Late-game Easter Egg steps often overlap with active spawns, which is where sword synergy shines. Clear required enemies with one element, then holster immediately to avoid lingering effects interfering with the next trigger. This is especially important for steps that require precise kills, deposits, or environmental interactions.

If a step feels delayed, stop swinging. Overkilling with elemental effects can silently fail conditions, especially when multiple players are stacking damage. Controlled kills beat fast kills every time.

Ammo Economy and Sword Rotation

Even though swords don’t use conventional ammo, reckless usage still creates downtime. Rotate swords between rounds so no single element is drained when you actually need it. This also reduces the risk of passive effects persisting and causing state bugs during objectives.

Between rounds, reset your loadout discipline. Reload, swap off the sword, and re-equip only when the situation demands it. Clean state management is the difference between a clean clear and a broken run.

Co-Op Role Synergy

In co-op, overlapping sword usage is the fastest way to sabotage a high-round attempt.
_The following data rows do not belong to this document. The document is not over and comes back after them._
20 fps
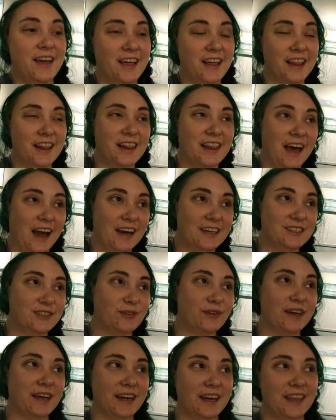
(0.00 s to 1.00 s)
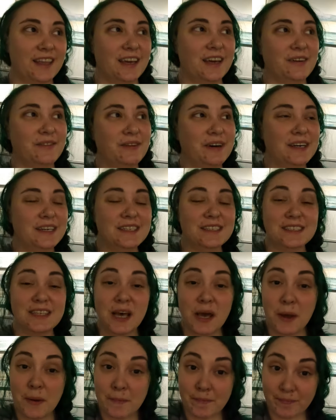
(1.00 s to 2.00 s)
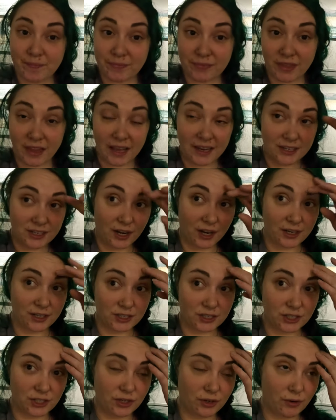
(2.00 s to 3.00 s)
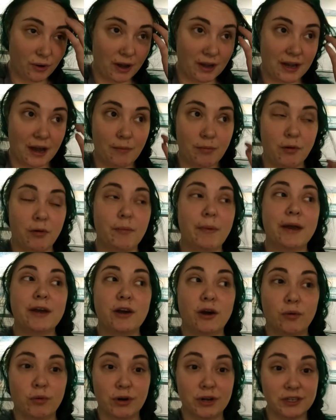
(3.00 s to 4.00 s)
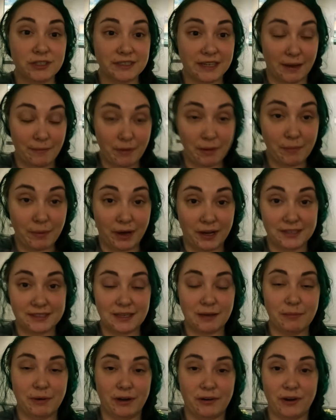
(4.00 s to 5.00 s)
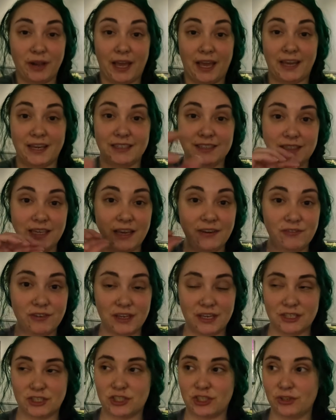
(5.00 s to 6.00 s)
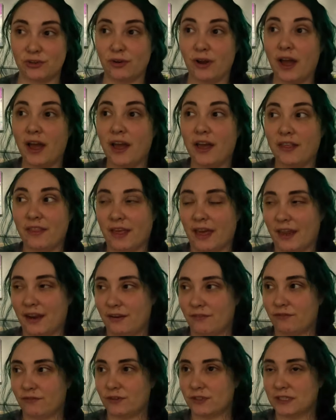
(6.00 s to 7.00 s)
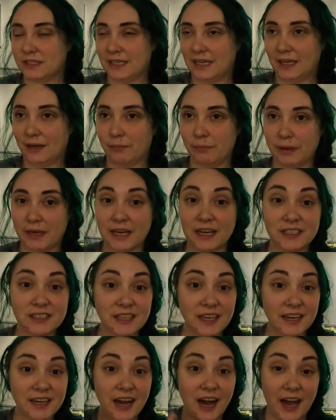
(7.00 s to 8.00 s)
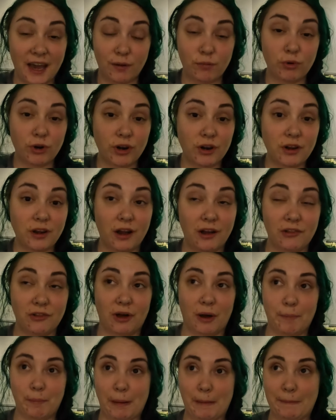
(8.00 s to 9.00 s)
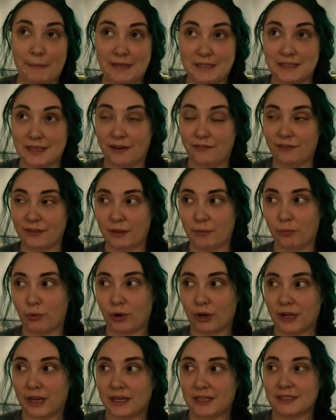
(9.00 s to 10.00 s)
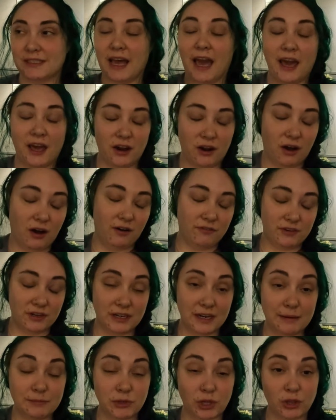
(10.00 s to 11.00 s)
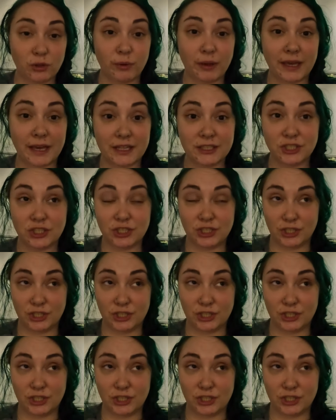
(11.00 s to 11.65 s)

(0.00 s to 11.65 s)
Last week I think it was, I talked to a couple of my coworkers and my boss about a safety issue that I had foreseen, because like I work a lot by myself in the mornings and oftentimes on the weekends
Assign each player a primary element and a backup role, and call out swings during tight moments. This prevents effect overwrites and keeps revives safe.

One player should always hold a sword optimized for revives and emergency clears. That safety net is what lets the rest of the team commit aggressively during boss phases or objective holds.

Final Optimization Mindset

The elemental swords in Citadelle des Morts aren’t power fantasies—they’re precision instruments. Mastery comes from restraint, timing, and understanding how the game’s AI reacts to layered elemental pressure. When used with intent, they turn some of the map’s hardest moments into controlled victories.

If you’re chasing flawless Easter Egg clears or pushing personal best rounds, slow down and let the swords do their work. Citadelle rewards players who think two steps ahead, and mastering elemental synergy is the final test.